New research has revealed that it doesn't take a three-hour drive on the freeway to succumb to fatigue: it can happen much, much sooner.
According to the Queensland University of Technology, drivers can show extreme levels of fatigue after just 40 minutes of driving, if the motorist has been dragged from bed too early.
The university's Centre for Accident Research and Road Safety - Queensland (CARRS-Q) found that even rising even an hour earlier than normal can cause dangerous levels of sleepiness.
The study saw participants forced from their beds at 5am, and then undertaking a driving test either in the morning or the afternoon. Participants were asked to stop driving when they felt too tired to drive safely.

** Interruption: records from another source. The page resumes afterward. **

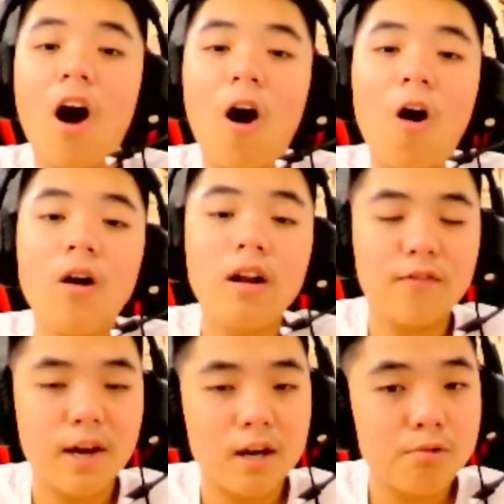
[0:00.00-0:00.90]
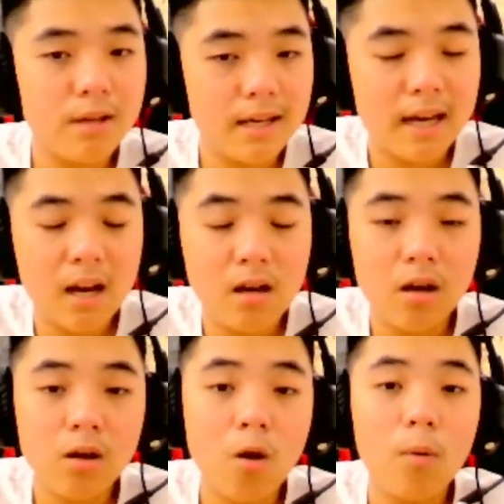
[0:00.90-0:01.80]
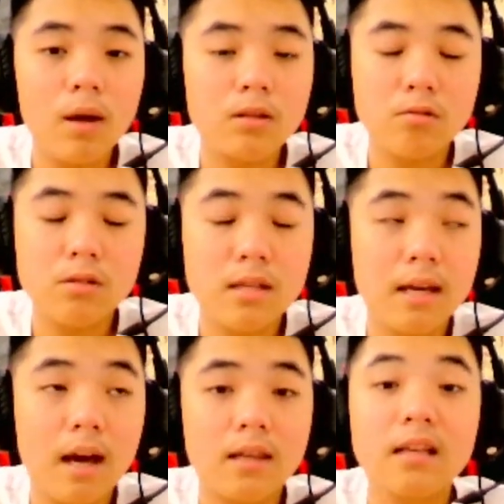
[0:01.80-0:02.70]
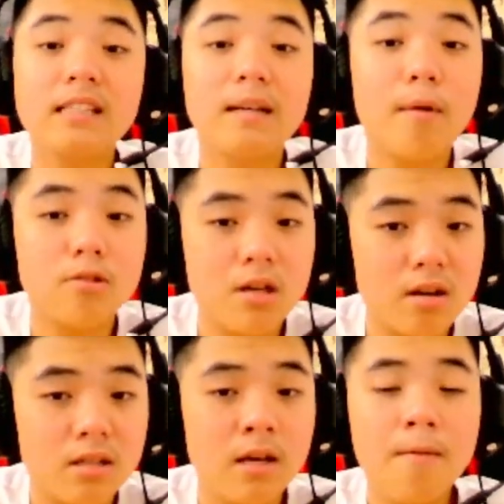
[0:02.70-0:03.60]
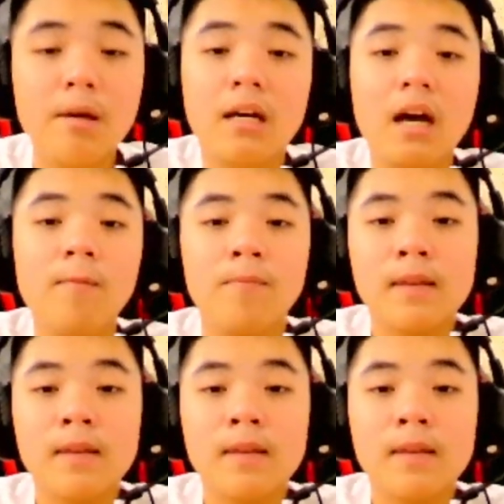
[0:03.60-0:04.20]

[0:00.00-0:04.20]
all of the country cannot go into seeing just about choice, because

"Most of the participants decided to stop driving and take a break after about 40 minutes and most of them were able to take a nap afterwards," lead investigator Chris Watling said.

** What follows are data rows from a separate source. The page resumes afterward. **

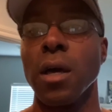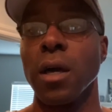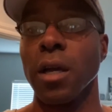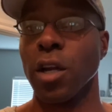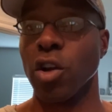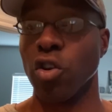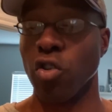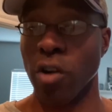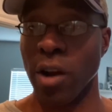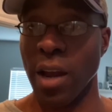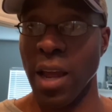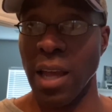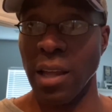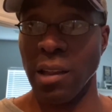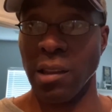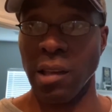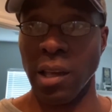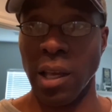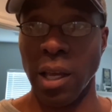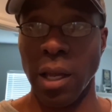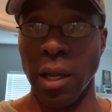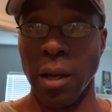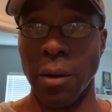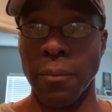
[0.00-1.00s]

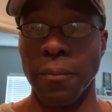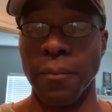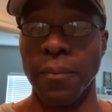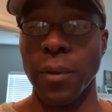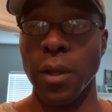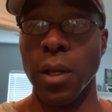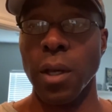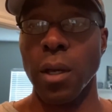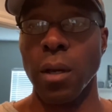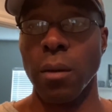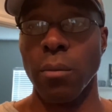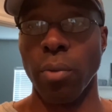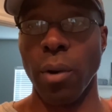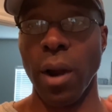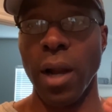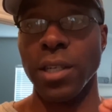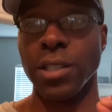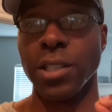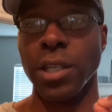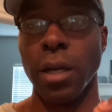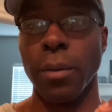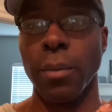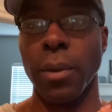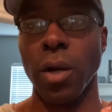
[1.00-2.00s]
creatine,
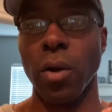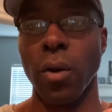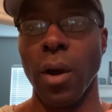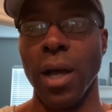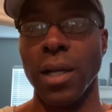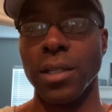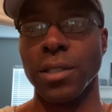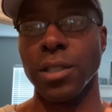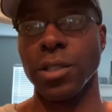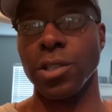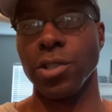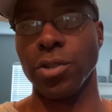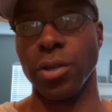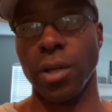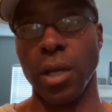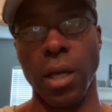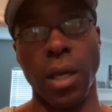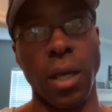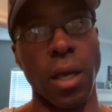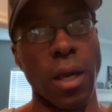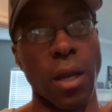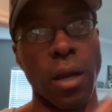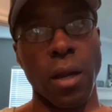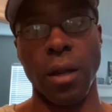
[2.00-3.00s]
branched chain amino acids you can
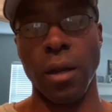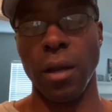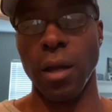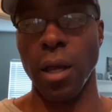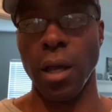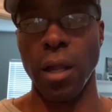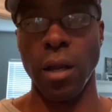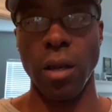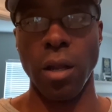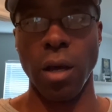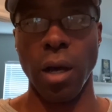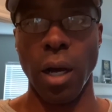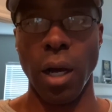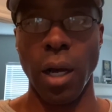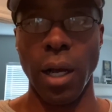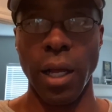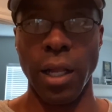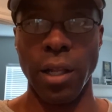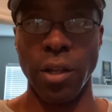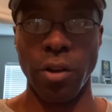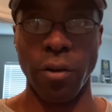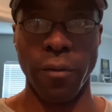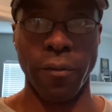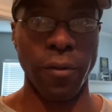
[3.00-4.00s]
get in in uh,
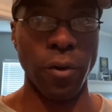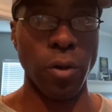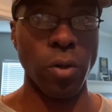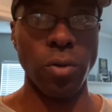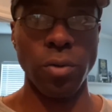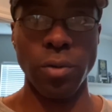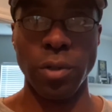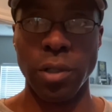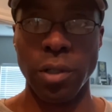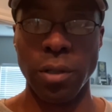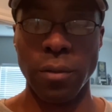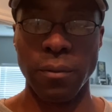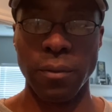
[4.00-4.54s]
in your foods.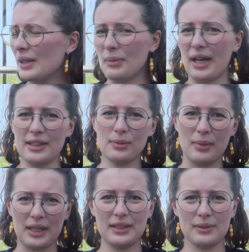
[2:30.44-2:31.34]
Behind
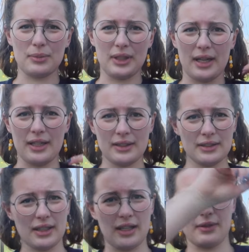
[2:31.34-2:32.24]
me,
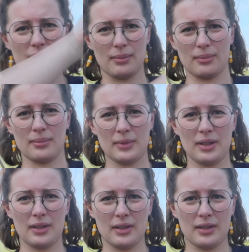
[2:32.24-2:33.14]
behind Adam
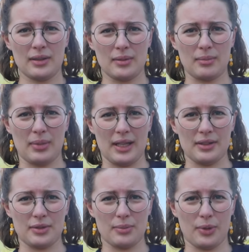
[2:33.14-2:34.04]

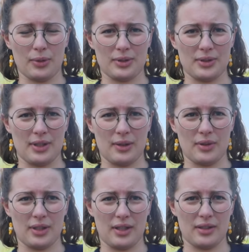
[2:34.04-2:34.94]
plant boxes
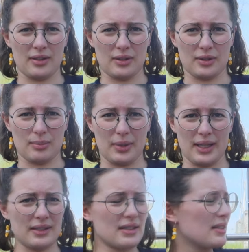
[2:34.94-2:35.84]
out there, some
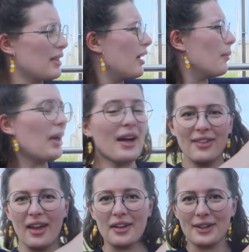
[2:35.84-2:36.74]
beds. Uh,
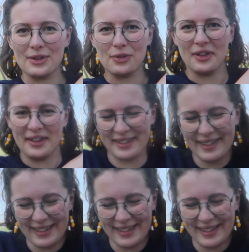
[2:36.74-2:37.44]
behind that is a field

"The finding suggests that drivers can experience very significant levels of sleepiness within the commonly promoted 'stop and revive' recommendation of driving two hours before a break."
Using the Karolinksa sleepiness scale, a rating of between one and nine, participants rated their sleepiness at level eight, right at the high end of the scale.
"The risk of crashing is 15 times more likely when you get to that level of sleepiness," Mr Watling said.
Worryingly, some drivers who had microsleeps at the wheel, or were nodding off, would push on for another twelve minutes.
"This suggests they knew they were extremely tired but pushed on to be awake for a further twelve minutes."
Mr Watling will present his findings at the Australasian Sleep Conference in Darwin running from today until Saturday.